写真:「Sweeten the Future」より転載
代謝の促進、体質改善に威力を発揮する有機酸が抜群!
梅の主成分は、約90%の水分と、わずかなタンパク質、糖分です。しかし、ミネラル類、ビタミン類、有機酸類は、
ほかの食べ物に類をみないほど多種多様で、梅が日本人の生活の中に深く根をおろした最大の理由もここにあります。
梅の有機酸は、クエン酸、リンゴ酸、琥珀酸、酒石酸など、ミネラル類は、カルシウム、リン、カリウムなどです。
ビタミン類ではカロチン、B1、B2、Cなどがあります。
梅の効能については、昔から疫痢、赤痢、急性胃腸カタル、虫垂炎、腸チフス、丹毒の解熱、肺結核などの抗菌作用、
疲労回復などの生理活性作用がいわれています。
体内での抗菌性については、いまでは抗生物質にとってかわられ、あまり注目されていませんが、生理活性作用としての作用は
見直されています。
たとえば、疲労回復には、クエン酸が糖の代謝を活発にし、乳酸の処理を高めますから、だるさや筋肉疲労を積極的に解消します。

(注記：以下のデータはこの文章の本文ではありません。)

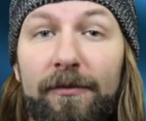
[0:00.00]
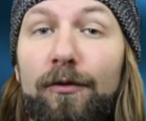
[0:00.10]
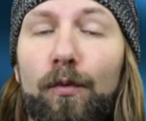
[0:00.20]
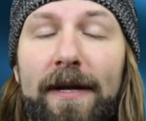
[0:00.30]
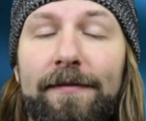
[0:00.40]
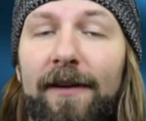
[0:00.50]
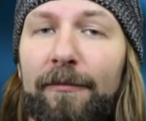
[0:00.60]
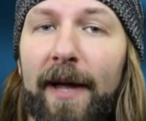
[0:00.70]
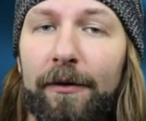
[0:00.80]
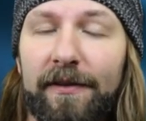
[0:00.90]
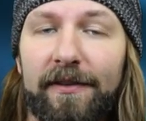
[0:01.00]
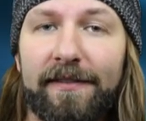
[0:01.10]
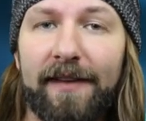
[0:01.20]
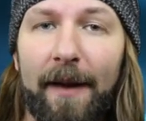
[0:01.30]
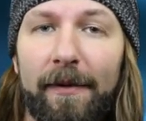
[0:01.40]
up to 25 batteries at
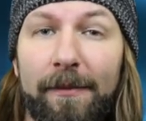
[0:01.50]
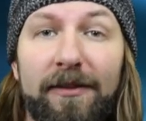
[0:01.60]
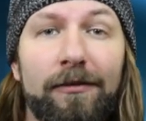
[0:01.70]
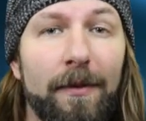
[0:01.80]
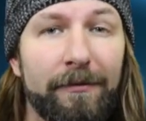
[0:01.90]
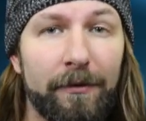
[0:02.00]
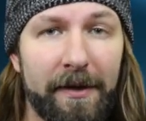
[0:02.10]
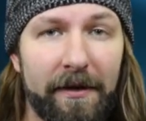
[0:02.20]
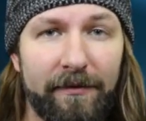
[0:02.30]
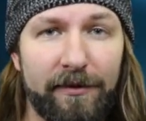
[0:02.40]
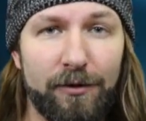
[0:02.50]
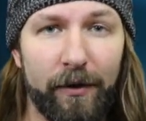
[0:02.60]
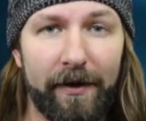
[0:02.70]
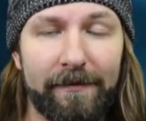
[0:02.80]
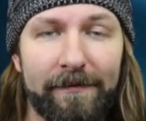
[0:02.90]
a time can be stripped from your
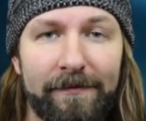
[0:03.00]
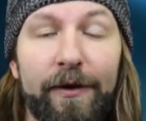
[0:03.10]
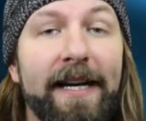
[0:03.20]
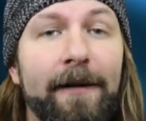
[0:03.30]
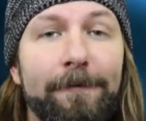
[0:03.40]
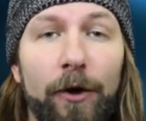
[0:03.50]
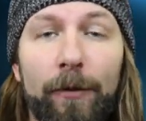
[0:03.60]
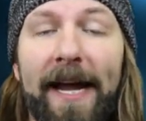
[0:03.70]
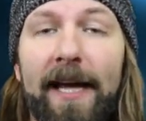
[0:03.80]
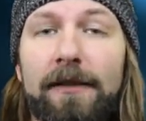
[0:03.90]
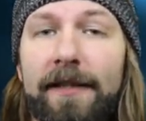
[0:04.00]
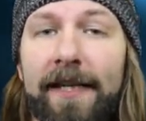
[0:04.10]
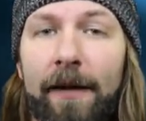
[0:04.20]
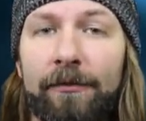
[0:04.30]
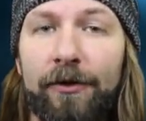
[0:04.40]
inventory. So getting a firm handle on
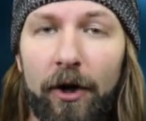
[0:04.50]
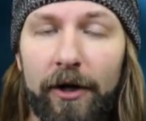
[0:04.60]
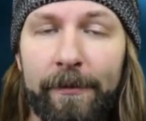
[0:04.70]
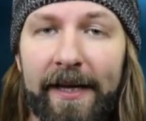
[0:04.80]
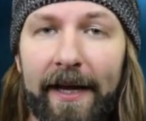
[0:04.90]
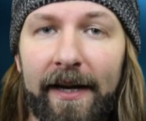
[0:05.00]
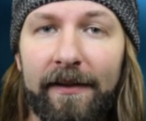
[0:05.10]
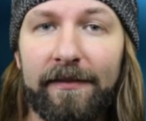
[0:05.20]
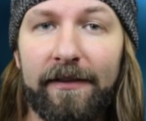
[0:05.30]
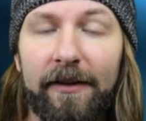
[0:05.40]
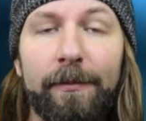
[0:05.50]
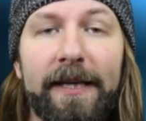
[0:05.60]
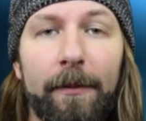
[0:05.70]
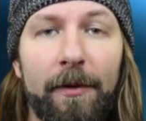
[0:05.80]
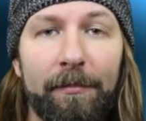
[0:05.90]
the game's karting mechanics does
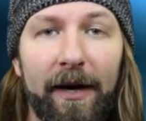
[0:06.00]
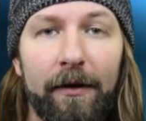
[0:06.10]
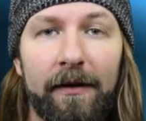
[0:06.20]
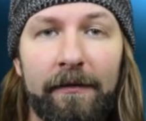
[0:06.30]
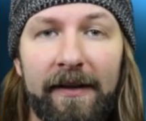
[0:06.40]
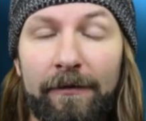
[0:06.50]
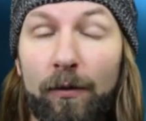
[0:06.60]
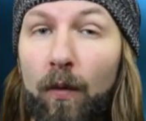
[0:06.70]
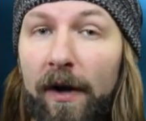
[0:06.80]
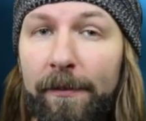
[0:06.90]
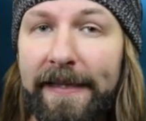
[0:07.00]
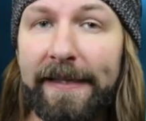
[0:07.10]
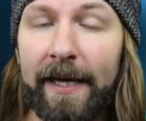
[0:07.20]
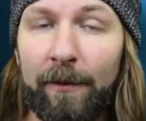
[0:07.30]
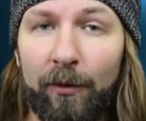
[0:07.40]
become imperative if you want to beat
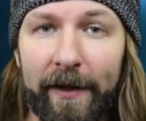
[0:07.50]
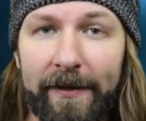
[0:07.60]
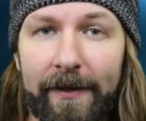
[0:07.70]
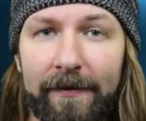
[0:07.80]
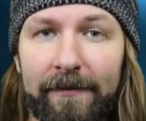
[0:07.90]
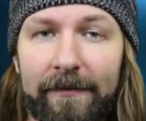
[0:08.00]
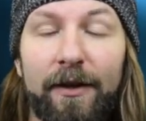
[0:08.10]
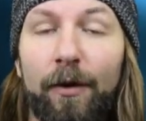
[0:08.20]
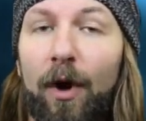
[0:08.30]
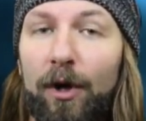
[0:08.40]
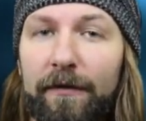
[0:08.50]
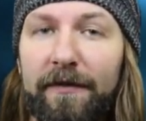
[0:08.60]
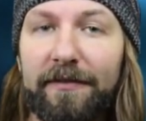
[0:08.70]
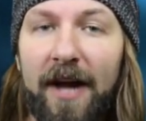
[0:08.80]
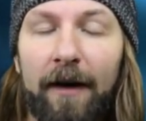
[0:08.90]
the game quickly. And though all
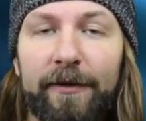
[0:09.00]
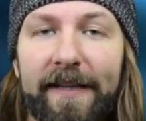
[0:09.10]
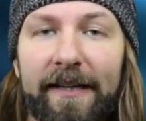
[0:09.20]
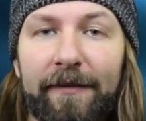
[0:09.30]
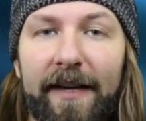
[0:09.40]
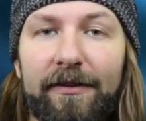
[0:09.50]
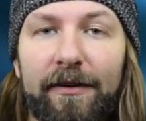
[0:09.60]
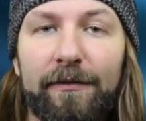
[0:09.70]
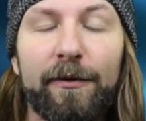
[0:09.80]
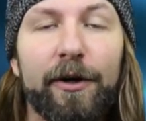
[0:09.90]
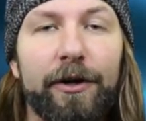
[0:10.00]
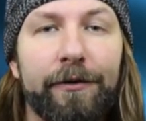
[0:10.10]
of this novel innovation for a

また、各種の有機酸が胃腸の活動を盛んにして食欲を増進させ、消化を促して栄養の吸収を高めますから、
虚弱体質の改善ばかりか、全身的な栄養代謝に役立ちます。
梅の抗菌作用は、食べ物を腐敗させるカビや細菌の増殖を抑える働きがあり、防腐作用をします。
ただし、サルモネラ菌などの強力な菌には、数個の梅干しだけでよいという過信は禁物です。

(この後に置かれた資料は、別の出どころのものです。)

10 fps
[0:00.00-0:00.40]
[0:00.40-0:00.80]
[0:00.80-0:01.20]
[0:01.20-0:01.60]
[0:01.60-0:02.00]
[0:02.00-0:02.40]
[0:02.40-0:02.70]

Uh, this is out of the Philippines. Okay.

二日酔い防止に梅の効用が知られています。これは、梅のピクリン酸が肝臓の機能を活性化させるためと考えられています。
梅肉エキスは、梅の薬用の中では最高!
梅を薬用に用いるには生食では不可能で、梅肉エキス、梅酢、梅酒、梅干しなどにして利用します。
ちなみに、梅肉エキスは、梅干しの30倍の効能と10倍の抗菌性があるといわれています。梅の薬用の中では最高のものです。
梅酒は、梅のもつ作用とアルコールとの相乗効果を期待したもので、1日30~50mlを数回に分けて飲むと、からだが温まり、
冷え性や疲労の回復、胃腸の弱い人や不眠症の改善に役立ちます。また、はれものの痛みやリュウマチ、神経痛などには、
梅酒を布かタオルにして湿布するとよく効くようです。
梅干しは梅の保存法として用いられたものです。成分的には、塩分(ナトリウム)が約4000倍に増えているほか、
カルチンがわずかに減っていますが、有機酸類はあまり変化がないようです。
したがって、高血圧の人には、塩分の過剰摂取が心配になりますが、それも一度に10数個以上食べたときのことで、
1日1~2個まででしたら、むしろ、有機酸の作用(血圧安定や糖代謝)のほうが期待できます。
漢方では、自然落下した梅の未熟果を,くん製にしたものを烏梅 (ウバイ)といって、整腸、駆虫に用います。
風邪の初期に、梅干しに熱湯を注いで飲むと、汗をかいて熱を下げるという知恵も、漢方の応用とも考えられています。